The critical underpinning of national security is rigorous analysis and assessment of those threats now and into the future and the setting of clear priorities in determining our policy responses on how best to manage and minimise those threats. It means ensuring that all of our security agencies are aware of the scope of their mission and their responsibilities, each in its own specialised area, working efficiently, in partnership, in the national service. It also means consolidating and strengthening our key international partnerships to ensure that we can work with like-minded nations and governments to reduce the threats to free societies such as our own. Security in a globalised world is indivisible.
The most effective means of advancing and protecting Australia’s interests in the world is to leverage off our nation’s strengths and work energetically through international partnerships with our major allies—the United States, Japan, China, Indonesia, India—and of course our kindred allies, our historically closest allies, such as New Zealand, the United Kingdom and Canada.

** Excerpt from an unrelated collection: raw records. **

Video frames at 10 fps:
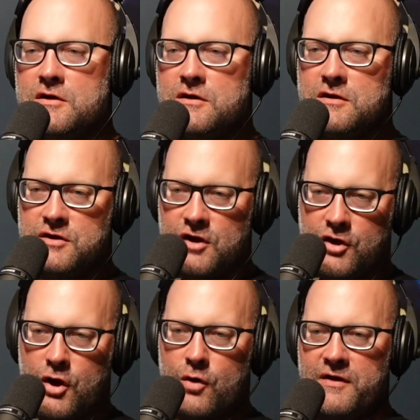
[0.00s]
you
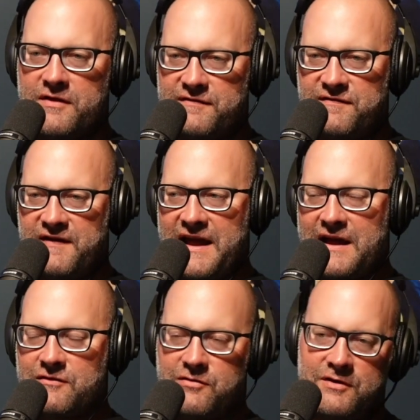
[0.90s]
go to the
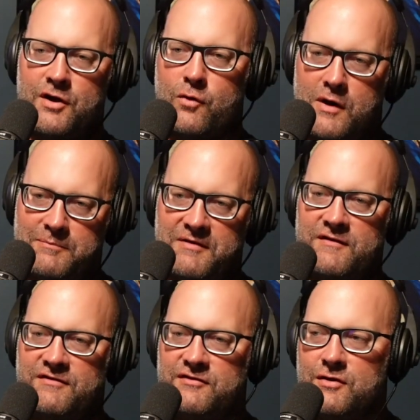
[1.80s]
fans or you go up to the
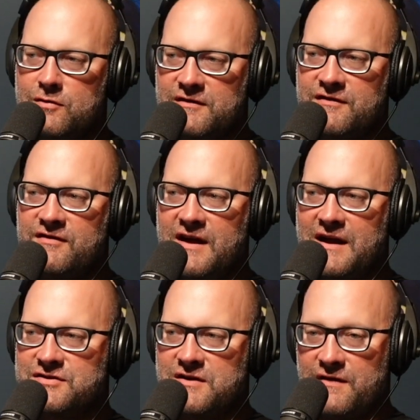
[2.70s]
student
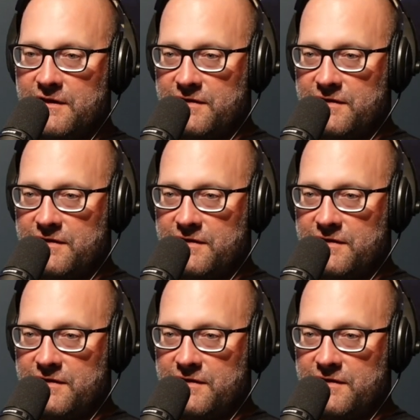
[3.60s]
section.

Whether the threat of terrorism, the proliferation of mass destruction, the challenges of climate change or the need to advance global free trade, Australia can engage best in strong, principled action when, alongside allies and partners, it can build the critical mass for an effective international approach. For Australia’s security, its economic, political, military and security ties with the United States are of fundamental importance. Today we have a new president-elect in the United States and we wish him well. It is a critical time for consolidating this alliance and ensuring the world’s leading democracy remains engaged in the stability and the security of the Asia-Pacific region. On all of this, the Prime Minister and I will heartily concur, as I am sure all members of this House will.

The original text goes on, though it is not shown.